KR100686030B1 - Method for preventing noise - Google Patents

Abstract

The present invention relates to a method for preventing resonance noise, which is adapted to improve the improvement of resonance noise during frequency conversion of a DLP actuator. The present invention provides a method comprising: disabling a fixed output frequency when an image vertical frequency is converted, and sequentially distributing and applying a gain value at a predetermined time when the set value corresponding to the converted frequency is transmitted, and the sequential gain value. When the application is completed, the method provides a resonance noise prevention method comprising the step of operating at a new image vertical frequency. Therefore, according to the present invention, resonant noise can be improved during frequency conversion of the DLP actuator.

Resonance noise

Description

Method for preventing noise

1 is a block diagram for explaining a circuit configuration for generating an image vertical frequency waveform in a projection TV according to the prior art

2 is a view for explaining a waveform for driving the actuator in the projection TV according to the prior art

3 is a view showing an image vertical frequency waveform for driving an actuator in a projection TV according to the prior art.

4 is a view showing in detail the waveform shown in FIG.

5 is a view for explaining an actuator driving method according to the prior art.

6 is a diagram illustrating an improved image vertical frequency waveform for driving an actuator in the projection TV according to the present invention.

7 is a flowchart illustrating a method for preventing resonance noise according to the present invention.

TECHNICAL FIELD The present invention relates to resonance noise prevention, and more particularly, to a resonance noise prevention method that is suitable for improving resonance noise improvement during frequency conversion of a DLP actuator.

In general, the projection TV expands the image projected from the CRT using the CRT using the colors of red (R), green (G), and blue (B) through an optical unit including a plurality of reflectors and lenses. It is a device that enables the screen to be enlarged by making it display on a large screen.

The emotional quality of the projection TV is composed of various items such as W / U (White Uniformity), B / U (Bright Uniformity), Convergence, Focus, and Distortion.

Here, convergence refers to the fact that R (Red), G (Green), and B (Blue) light emitted from the electron gun are collected at a point on the screen by the magnetic field of the deflection yoke, but the influence of the abnormality or the magnetic field of the deflection yoke If the beam is not deflected as desired, misconvergence occurs and color shift occurs on the screen.

In other words, R, G, and B three lights must be gathered exactly at one point to become white.
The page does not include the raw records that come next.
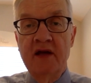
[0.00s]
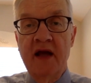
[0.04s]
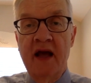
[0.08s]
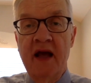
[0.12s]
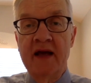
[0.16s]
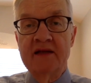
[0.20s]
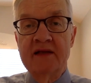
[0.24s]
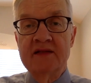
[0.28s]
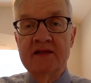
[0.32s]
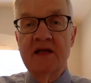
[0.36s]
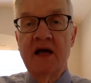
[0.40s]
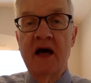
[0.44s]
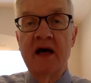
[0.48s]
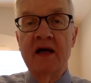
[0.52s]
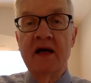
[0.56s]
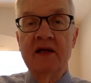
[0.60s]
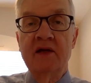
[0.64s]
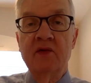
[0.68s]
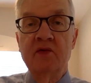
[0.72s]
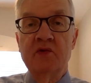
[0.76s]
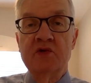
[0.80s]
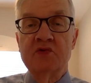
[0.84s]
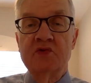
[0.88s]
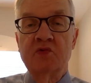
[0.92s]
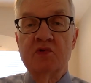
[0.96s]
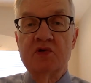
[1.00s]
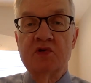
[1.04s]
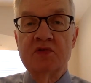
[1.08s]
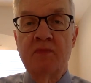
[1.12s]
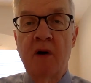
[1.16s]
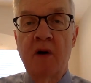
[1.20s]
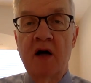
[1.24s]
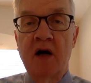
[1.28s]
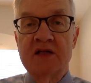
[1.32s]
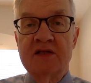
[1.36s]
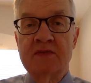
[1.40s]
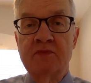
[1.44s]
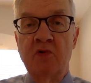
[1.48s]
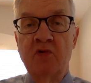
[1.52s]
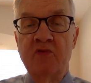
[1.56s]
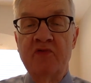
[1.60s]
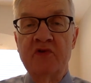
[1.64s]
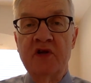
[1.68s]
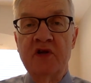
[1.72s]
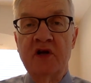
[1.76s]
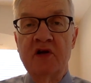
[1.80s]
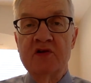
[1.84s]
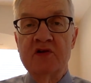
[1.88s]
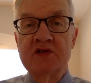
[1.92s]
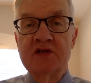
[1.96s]
anxiety was responsible for
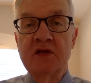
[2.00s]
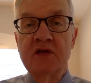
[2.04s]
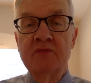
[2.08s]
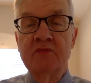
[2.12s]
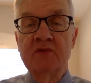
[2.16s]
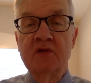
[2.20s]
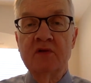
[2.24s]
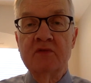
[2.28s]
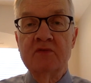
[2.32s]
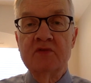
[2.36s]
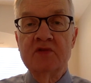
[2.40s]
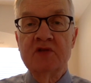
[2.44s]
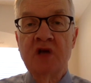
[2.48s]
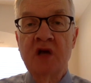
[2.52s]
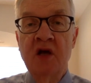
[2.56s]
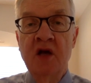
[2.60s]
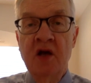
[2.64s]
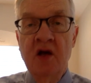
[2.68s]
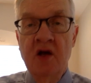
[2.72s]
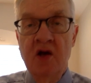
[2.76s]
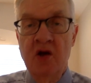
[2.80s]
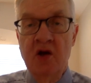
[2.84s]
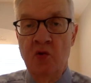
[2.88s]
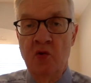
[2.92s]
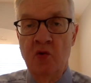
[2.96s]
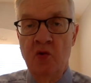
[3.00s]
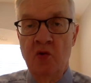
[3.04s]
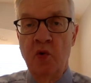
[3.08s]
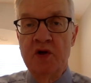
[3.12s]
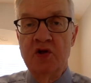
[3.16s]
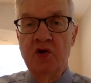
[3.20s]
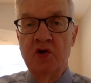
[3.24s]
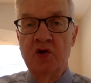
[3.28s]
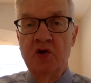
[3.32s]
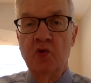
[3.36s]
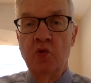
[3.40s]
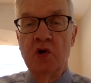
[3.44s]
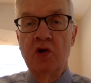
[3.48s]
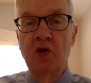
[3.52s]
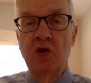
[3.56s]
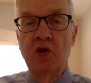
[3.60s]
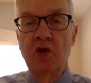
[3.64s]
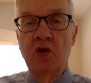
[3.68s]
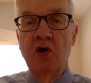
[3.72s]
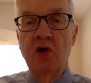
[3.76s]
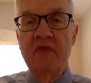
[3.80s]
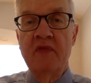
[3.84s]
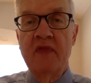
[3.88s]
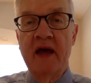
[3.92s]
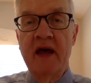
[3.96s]
their symptoms when you would
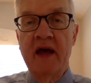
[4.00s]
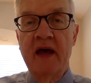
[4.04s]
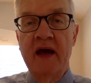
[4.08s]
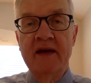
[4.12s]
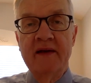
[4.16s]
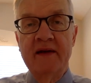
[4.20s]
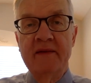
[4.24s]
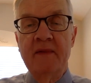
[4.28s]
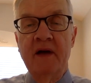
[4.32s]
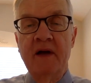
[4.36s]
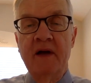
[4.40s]
learn that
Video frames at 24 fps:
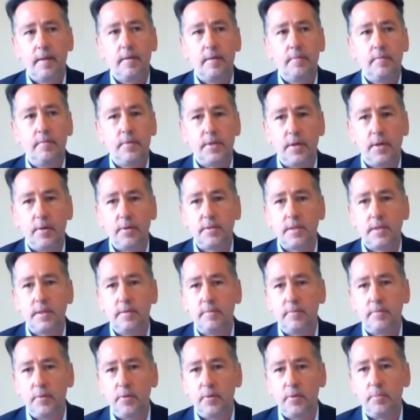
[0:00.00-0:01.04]
for those
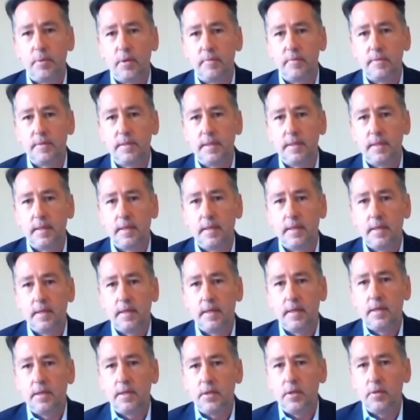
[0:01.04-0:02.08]
in food poverty,
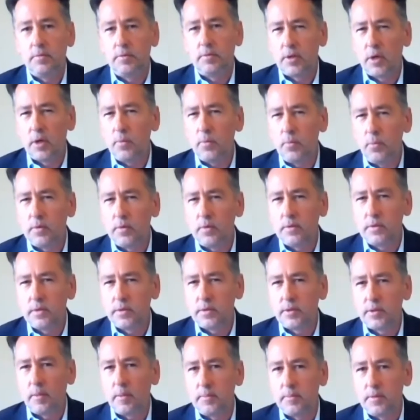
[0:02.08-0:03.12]
you don't want to
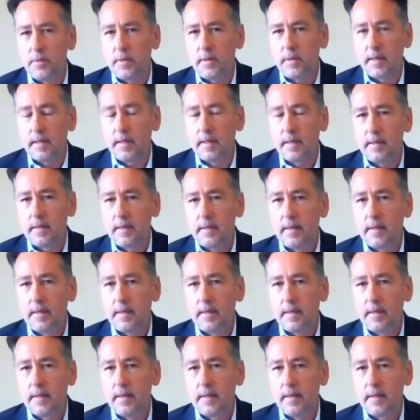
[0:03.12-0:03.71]
stop doing it.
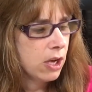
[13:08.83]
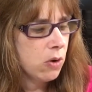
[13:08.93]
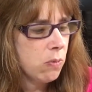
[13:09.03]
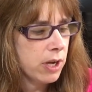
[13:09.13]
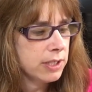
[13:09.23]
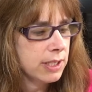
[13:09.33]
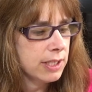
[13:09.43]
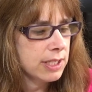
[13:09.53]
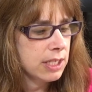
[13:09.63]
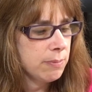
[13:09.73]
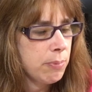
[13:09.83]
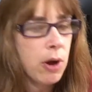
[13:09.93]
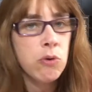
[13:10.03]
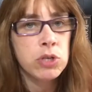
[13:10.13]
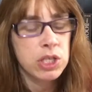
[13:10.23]
One dusty
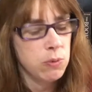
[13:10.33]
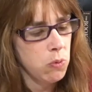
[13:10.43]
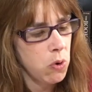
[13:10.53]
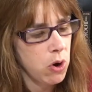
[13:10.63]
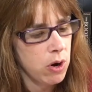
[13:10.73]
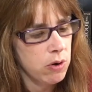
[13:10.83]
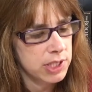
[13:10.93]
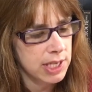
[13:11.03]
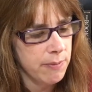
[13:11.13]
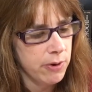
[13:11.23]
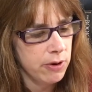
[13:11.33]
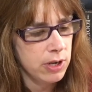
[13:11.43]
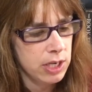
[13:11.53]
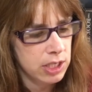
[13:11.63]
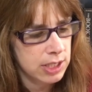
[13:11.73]
post-war summer
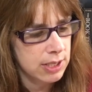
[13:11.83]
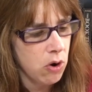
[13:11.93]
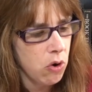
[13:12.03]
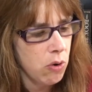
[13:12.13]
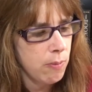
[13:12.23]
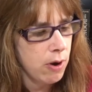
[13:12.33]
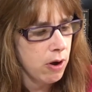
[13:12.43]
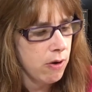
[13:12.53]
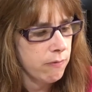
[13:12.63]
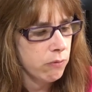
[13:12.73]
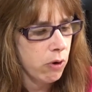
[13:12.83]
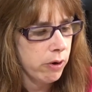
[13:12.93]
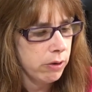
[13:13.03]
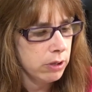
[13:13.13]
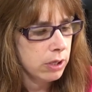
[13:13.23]
in his home of
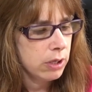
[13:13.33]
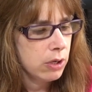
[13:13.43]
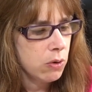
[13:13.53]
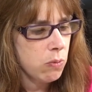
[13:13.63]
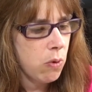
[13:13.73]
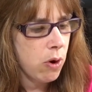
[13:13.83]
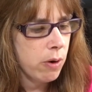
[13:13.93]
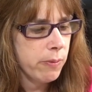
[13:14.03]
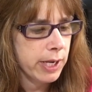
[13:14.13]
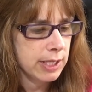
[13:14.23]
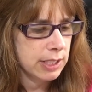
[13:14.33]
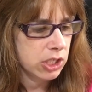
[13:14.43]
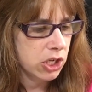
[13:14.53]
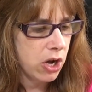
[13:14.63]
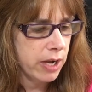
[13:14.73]
rural
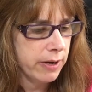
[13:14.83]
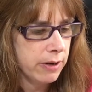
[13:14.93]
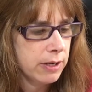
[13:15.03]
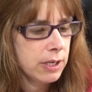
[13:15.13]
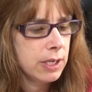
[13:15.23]
Warwickshire,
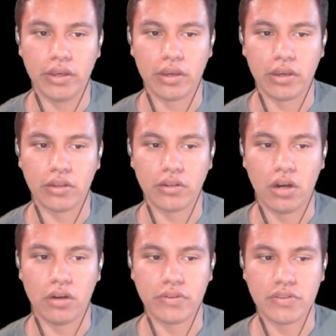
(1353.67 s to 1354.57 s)
And
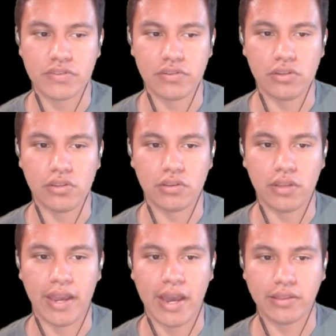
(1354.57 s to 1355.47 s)
obviously,
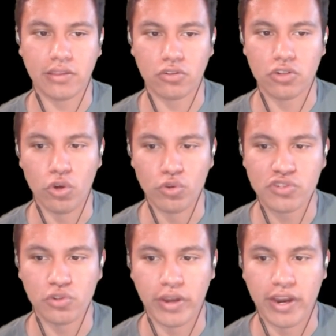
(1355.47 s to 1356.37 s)
they had their
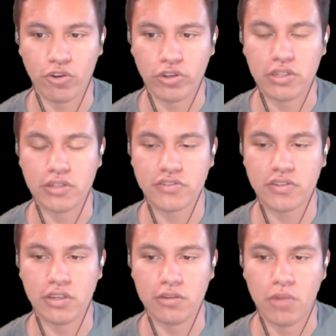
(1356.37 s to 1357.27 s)
coastal
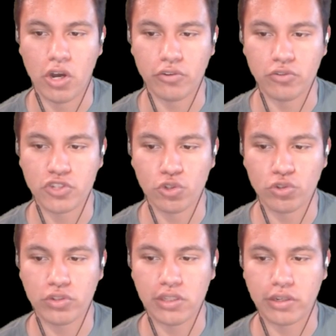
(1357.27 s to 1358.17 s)
areas in modern
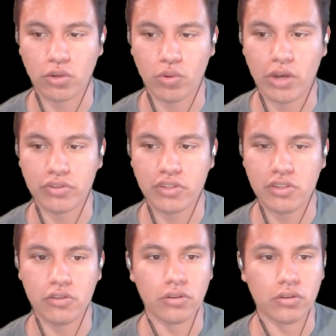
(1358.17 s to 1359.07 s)
Turkey, like around
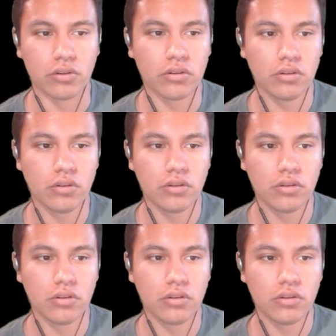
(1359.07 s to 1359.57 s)
here.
When misconvergence occurs, abnormally colored lines such as R, G, and B appear next to the white line, which causes deterioration of the screen quality. Acts as.

Therefore, in order to represent white, the light projected by each CRT of R, G, and B must be collected in one place.

The convergence of R, G, and B light in one place is called auto-convergence. With the recent launch of digital TV broadcasting, projection TVs are in the spotlight as displays that meet the needs of large screens.

However, the drawback of the projection TV is that the use of each CRT of R, G, and B for large-sized, there is a hassle to adjust the convergence and there is a fear that the convergence when the user uses.

Hereinafter, a projection TV according to the prior art will be described with reference to the accompanying drawings.

1 is a block diagram for explaining a circuit configuration for generating an image vertical frequency waveform in a projection TV according to the prior art.

The circuit configuration for generating an image vertical frequency waveform in the projection TV according to the prior art is composed of a main controller 10, a sub controller 20, a memory unit 30, an FPGA 40, and an actuator driver 50.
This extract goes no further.